==== RECORDS FOR THIS TASK ====

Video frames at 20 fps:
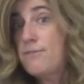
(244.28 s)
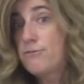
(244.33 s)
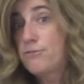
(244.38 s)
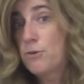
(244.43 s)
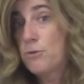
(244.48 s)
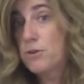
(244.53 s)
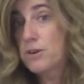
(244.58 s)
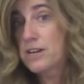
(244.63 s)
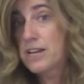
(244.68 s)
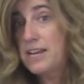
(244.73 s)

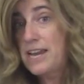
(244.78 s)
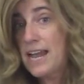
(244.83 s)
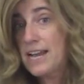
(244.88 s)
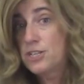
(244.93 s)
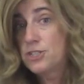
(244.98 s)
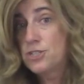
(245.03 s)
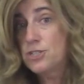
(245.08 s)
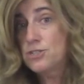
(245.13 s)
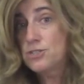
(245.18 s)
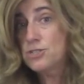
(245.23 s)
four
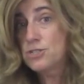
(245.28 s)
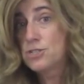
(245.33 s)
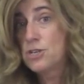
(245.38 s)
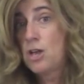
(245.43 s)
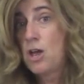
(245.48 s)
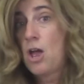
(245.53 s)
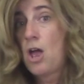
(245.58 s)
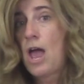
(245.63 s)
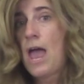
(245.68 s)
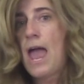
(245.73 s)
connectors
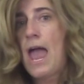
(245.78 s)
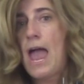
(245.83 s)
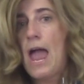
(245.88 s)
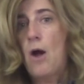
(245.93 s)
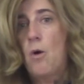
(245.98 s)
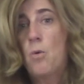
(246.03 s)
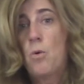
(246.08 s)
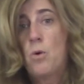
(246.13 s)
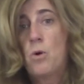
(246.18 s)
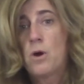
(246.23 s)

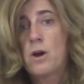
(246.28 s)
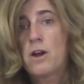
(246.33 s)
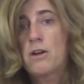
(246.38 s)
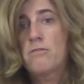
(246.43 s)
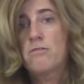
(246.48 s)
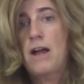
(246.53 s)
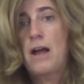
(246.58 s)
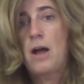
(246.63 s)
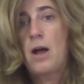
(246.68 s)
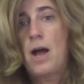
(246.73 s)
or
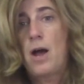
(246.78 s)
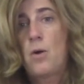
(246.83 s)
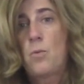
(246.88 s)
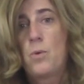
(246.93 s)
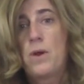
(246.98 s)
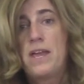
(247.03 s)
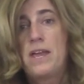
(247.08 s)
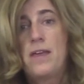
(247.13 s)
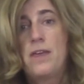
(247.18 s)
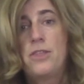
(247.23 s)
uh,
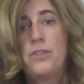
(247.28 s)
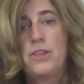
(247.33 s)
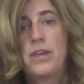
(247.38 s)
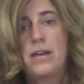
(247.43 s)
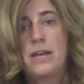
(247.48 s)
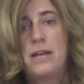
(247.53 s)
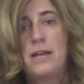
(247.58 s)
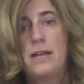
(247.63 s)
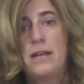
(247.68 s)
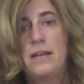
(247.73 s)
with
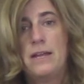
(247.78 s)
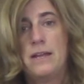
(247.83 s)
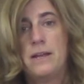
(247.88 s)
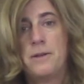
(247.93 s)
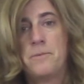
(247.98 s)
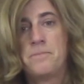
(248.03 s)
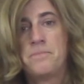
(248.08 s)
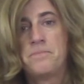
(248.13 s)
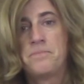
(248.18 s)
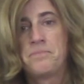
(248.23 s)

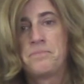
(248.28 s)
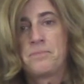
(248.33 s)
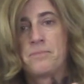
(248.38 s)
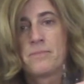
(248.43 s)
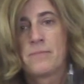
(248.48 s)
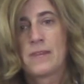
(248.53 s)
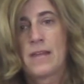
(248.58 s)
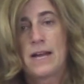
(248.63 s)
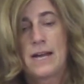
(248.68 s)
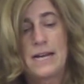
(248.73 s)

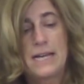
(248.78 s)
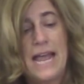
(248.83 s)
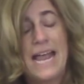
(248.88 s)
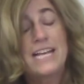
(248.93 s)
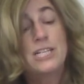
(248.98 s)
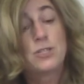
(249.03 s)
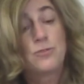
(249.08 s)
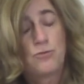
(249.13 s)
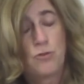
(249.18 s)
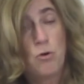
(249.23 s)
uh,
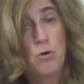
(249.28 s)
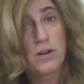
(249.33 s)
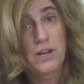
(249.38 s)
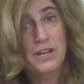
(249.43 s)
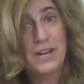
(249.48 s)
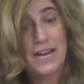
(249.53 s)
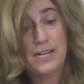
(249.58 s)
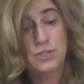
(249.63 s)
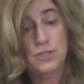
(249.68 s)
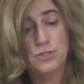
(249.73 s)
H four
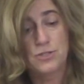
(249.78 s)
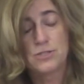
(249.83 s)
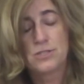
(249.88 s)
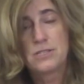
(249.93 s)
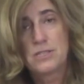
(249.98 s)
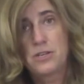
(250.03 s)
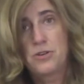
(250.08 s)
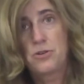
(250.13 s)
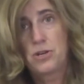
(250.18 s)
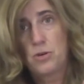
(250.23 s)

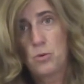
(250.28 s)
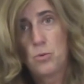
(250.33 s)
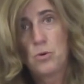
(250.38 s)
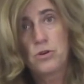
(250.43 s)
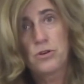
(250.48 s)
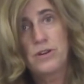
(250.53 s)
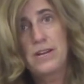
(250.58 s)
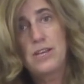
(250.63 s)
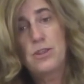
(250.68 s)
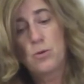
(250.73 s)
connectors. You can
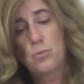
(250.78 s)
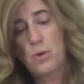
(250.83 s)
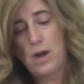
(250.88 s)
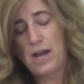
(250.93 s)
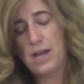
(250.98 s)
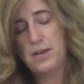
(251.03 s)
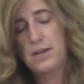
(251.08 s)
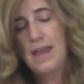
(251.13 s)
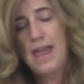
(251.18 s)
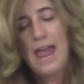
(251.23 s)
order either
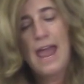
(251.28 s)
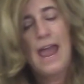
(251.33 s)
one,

====

## PROMPT
Can you repeat every record above exactly, apart from the pictures?

## EXPECTED ANSWER
Video frames at 20 fps:
(244.28 s)
(244.33 s)
(244.38 s)
(244.43 s)
(244.48 s)
(244.53 s)
(244.58 s)
(244.63 s)
(244.68 s)
(244.73 s)

(244.78 s)
(244.83 s)
(244.88 s)
(244.93 s)
(244.98 s)
(245.03 s)
(245.08 s)
(245.13 s)
(245.18 s)
(245.23 s)
four
(245.28 s)
(245.33 s)
(245.38 s)
(245.43 s)
(245.48 s)
(245.53 s)
(245.58 s)
(245.63 s)
(245.68 s)
(245.73 s)
connectors
(245.78 s)
(245.83 s)
(245.88 s)
(245.93 s)
(245.98 s)
(246.03 s)
(246.08 s)
(246.13 s)
(246.18 s)
(246.23 s)

(246.28 s)
(246.33 s)
(246.38 s)
(246.43 s)
(246.48 s)
(246.53 s)
(246.58 s)
(246.63 s)
(246.68 s)
(246.73 s)
or
(246.78 s)
(246.83 s)
(246.88 s)
(246.93 s)
(246.98 s)
(247.03 s)
(247.08 s)
(247.13 s)
(247.18 s)
(247.23 s)
uh,
(247.28 s)
(247.33 s)
(247.38 s)
(247.43 s)
(247.48 s)
(247.53 s)
(247.58 s)
(247.63 s)
(247.68 s)
(247.73 s)
with
(247.78 s)
(247.83 s)
(247.88 s)
(247.93 s)
(247.98 s)
(248.03 s)
(248.08 s)
(248.13 s)
(248.18 s)
(248.23 s)

(248.28 s)
(248.33 s)
(248.38 s)
(248.43 s)
(248.48 s)
(248.53 s)
(248.58 s)
(248.63 s)
(248.68 s)
(248.73 s)

(248.78 s)
(248.83 s)
(248.88 s)
(248.93 s)
(248.98 s)
(249.03 s)
(249.08 s)
(249.13 s)
(249.18 s)
(249.23 s)
uh,
(249.28 s)
(249.33 s)
(249.38 s)
(249.43 s)
(249.48 s)
(249.53 s)
(249.58 s)
(249.63 s)
(249.68 s)
(249.73 s)
H four
(249.78 s)
(249.83 s)
(249.88 s)
(249.93 s)
(249.98 s)
(250.03 s)
(250.08 s)
(250.13 s)
(250.18 s)
(250.23 s)

(250.28 s)
(250.33 s)
(250.38 s)
(250.43 s)
(250.48 s)
(250.53 s)
(250.58 s)
(250.63 s)
(250.68 s)
(250.73 s)
connectors. You can
(250.78 s)
(250.83 s)
(250.88 s)
(250.93 s)
(250.98 s)
(251.03 s)
(251.08 s)
(251.13 s)
(251.18 s)
(251.23 s)
order either
(251.28 s)
(251.33 s)
one,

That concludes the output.